#### How to complete this task:
Starting with the line that holds "[0:04.00-0:05.00]", reproduce each line through the last one of the data, exactly as written. Pictures are not copied.
[[ Data supplied open ]]
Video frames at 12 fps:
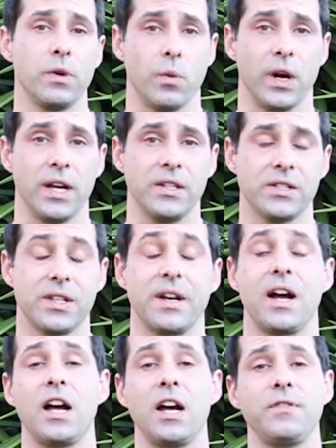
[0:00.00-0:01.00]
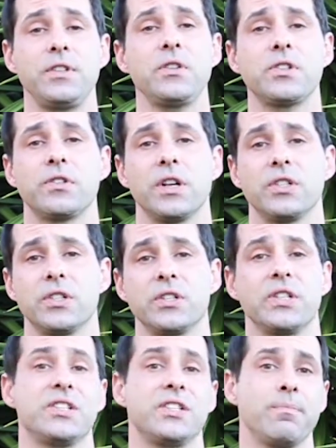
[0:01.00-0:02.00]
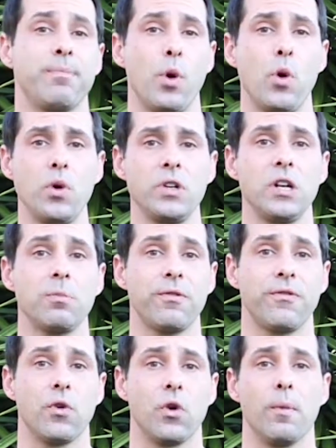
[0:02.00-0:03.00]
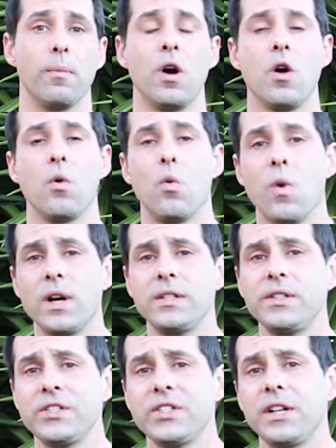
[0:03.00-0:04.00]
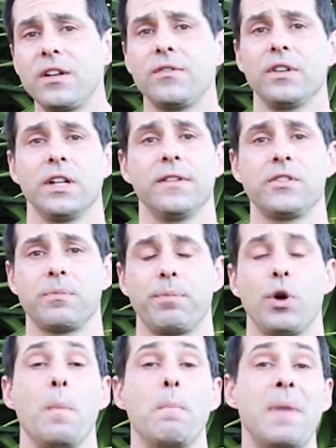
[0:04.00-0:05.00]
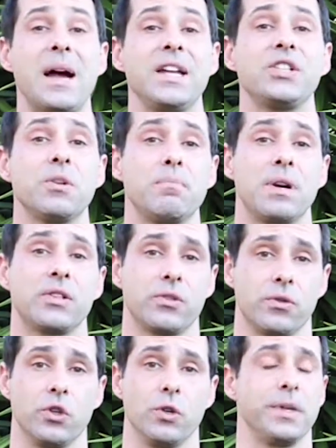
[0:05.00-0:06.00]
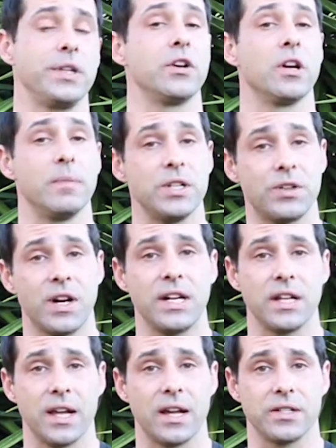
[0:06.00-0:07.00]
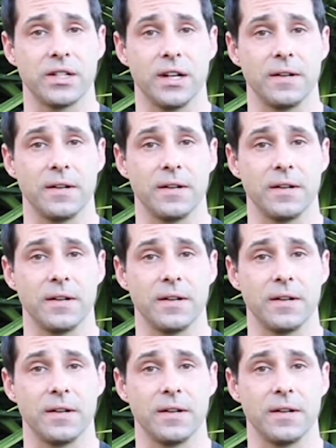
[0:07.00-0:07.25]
with weights, then after your stretches, it's important to perform 1 set of lifts per major muscle group that you're going to be training that day.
[[ Data supplied closed ]]
#### Answer to the exercise:
[0:04.00-0:05.00]
[0:05.00-0:06.00]
[0:06.00-0:07.00]
[0:07.00-0:07.25]
with weights, then after your stretches, it's important to perform 1 set of lifts per major muscle group that you're going to be training that day.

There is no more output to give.